# ASSIGNED TASK:
Each entry is to be given again exactly; drop the images.

# INPUT DATA:
--------------------------------

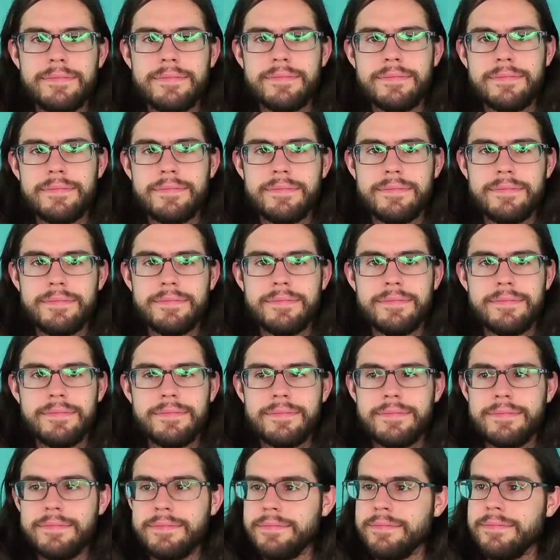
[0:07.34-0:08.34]

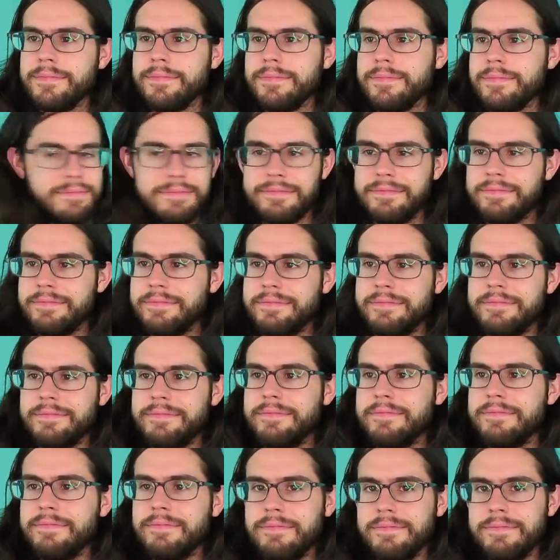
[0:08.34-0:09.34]

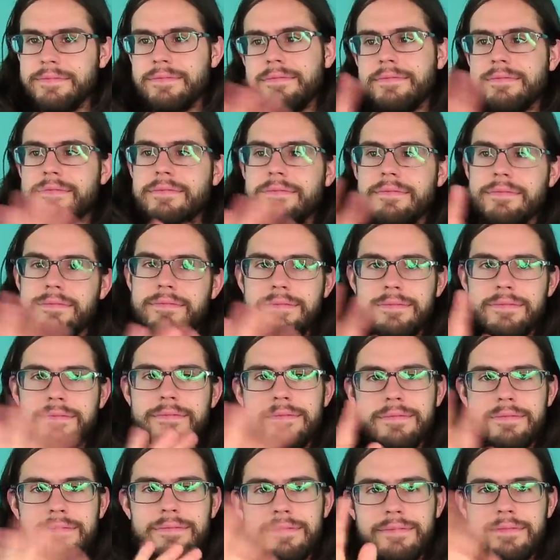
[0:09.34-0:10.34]

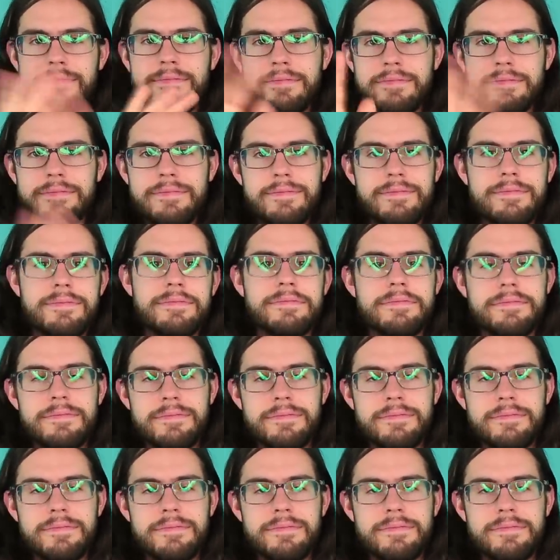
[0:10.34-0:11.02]
The person shown says nothing.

--------------------------------

# FINISHED EXERCISE:
[0:07.34-0:08.34]

[0:08.34-0:09.34]

[0:09.34-0:10.34]

[0:10.34-0:11.02]
The person shown says nothing.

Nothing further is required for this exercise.